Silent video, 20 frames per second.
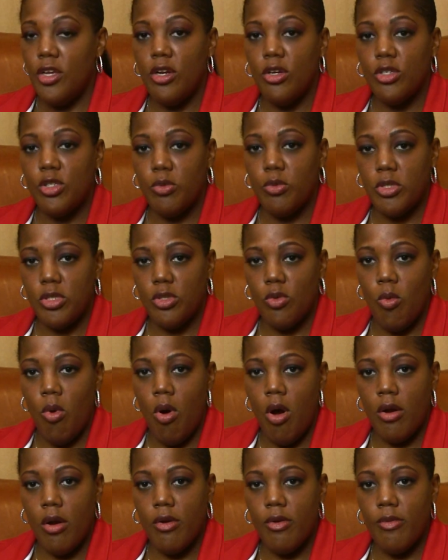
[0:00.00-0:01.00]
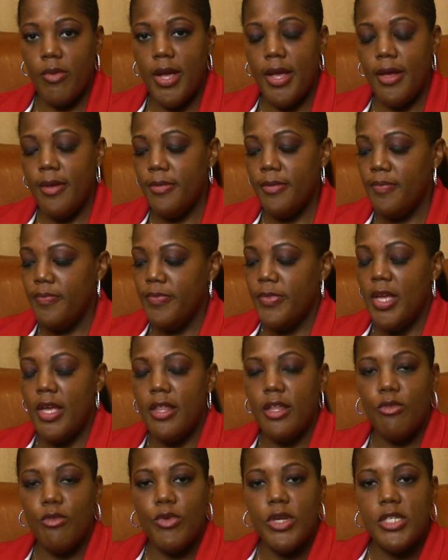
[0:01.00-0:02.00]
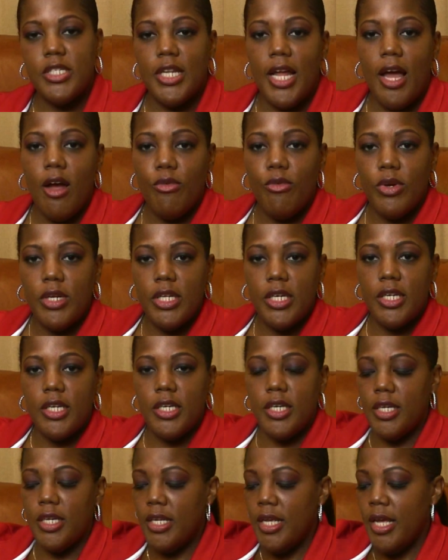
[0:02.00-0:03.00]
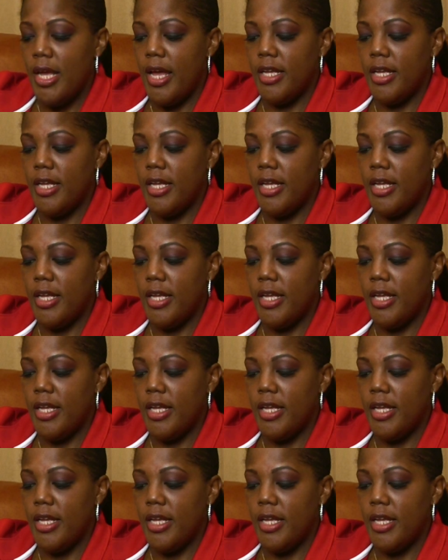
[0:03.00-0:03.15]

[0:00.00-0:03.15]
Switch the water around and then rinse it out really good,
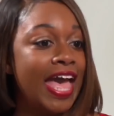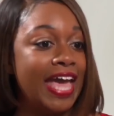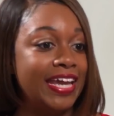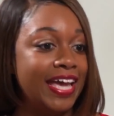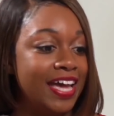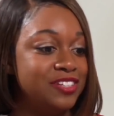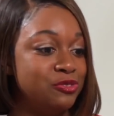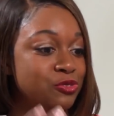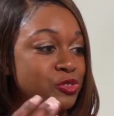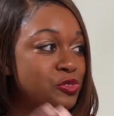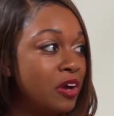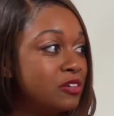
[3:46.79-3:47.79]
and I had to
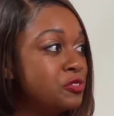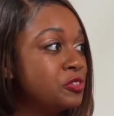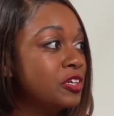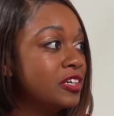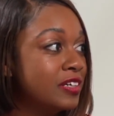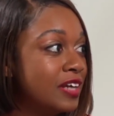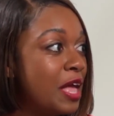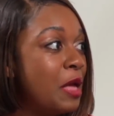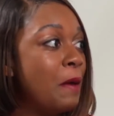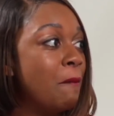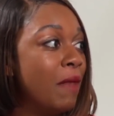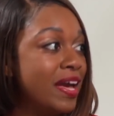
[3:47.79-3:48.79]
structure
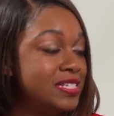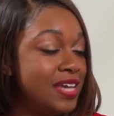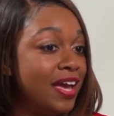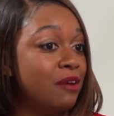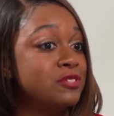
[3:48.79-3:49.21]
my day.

====

**WHAT TO WORK ON**
Transcribe the material exactly, leaving every picture out.

**SOLUTION TO THIS PROBLEM**
Silent video, 20 frames per second.
[0:00.00-0:01.00]
[0:01.00-0:02.00]
[0:02.00-0:03.00]
[0:03.00-0:03.15]

[0:00.00-0:03.15]
Switch the water around and then rinse it out really good,
[3:46.79-3:47.79]
and I had to
[3:47.79-3:48.79]
structure
[3:48.79-3:49.21]
my day.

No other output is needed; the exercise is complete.